## Exercise prompt
Return exactly the span of lines in the following data that opens with the line containing "[0:07.00-0:08.00]" and closes with the line containing "Word for word: For". Include nothing else.

## Given entries
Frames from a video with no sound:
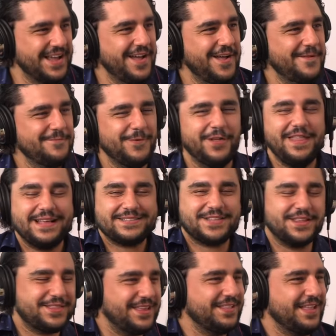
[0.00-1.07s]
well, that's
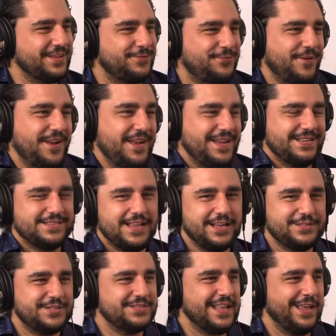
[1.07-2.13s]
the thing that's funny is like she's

==

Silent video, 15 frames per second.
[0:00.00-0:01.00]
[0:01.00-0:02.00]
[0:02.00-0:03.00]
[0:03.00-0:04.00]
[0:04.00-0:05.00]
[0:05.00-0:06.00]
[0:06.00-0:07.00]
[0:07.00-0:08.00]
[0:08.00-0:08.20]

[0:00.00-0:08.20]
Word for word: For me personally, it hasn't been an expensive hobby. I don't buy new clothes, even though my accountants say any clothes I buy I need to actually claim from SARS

* * *

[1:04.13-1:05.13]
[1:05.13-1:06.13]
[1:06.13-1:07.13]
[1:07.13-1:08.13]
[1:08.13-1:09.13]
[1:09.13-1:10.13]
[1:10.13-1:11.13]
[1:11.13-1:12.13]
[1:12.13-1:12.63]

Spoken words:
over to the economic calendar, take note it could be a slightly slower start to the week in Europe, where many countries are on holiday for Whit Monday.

## Exercise result
[0:07.00-0:08.00]
[0:08.00-0:08.20]

[0:00.00-0:08.20]
Word for word: For me personally, it hasn't been an expensive hobby. I don't buy new clothes, even though my accountants say any clothes I buy I need to actually claim from SARS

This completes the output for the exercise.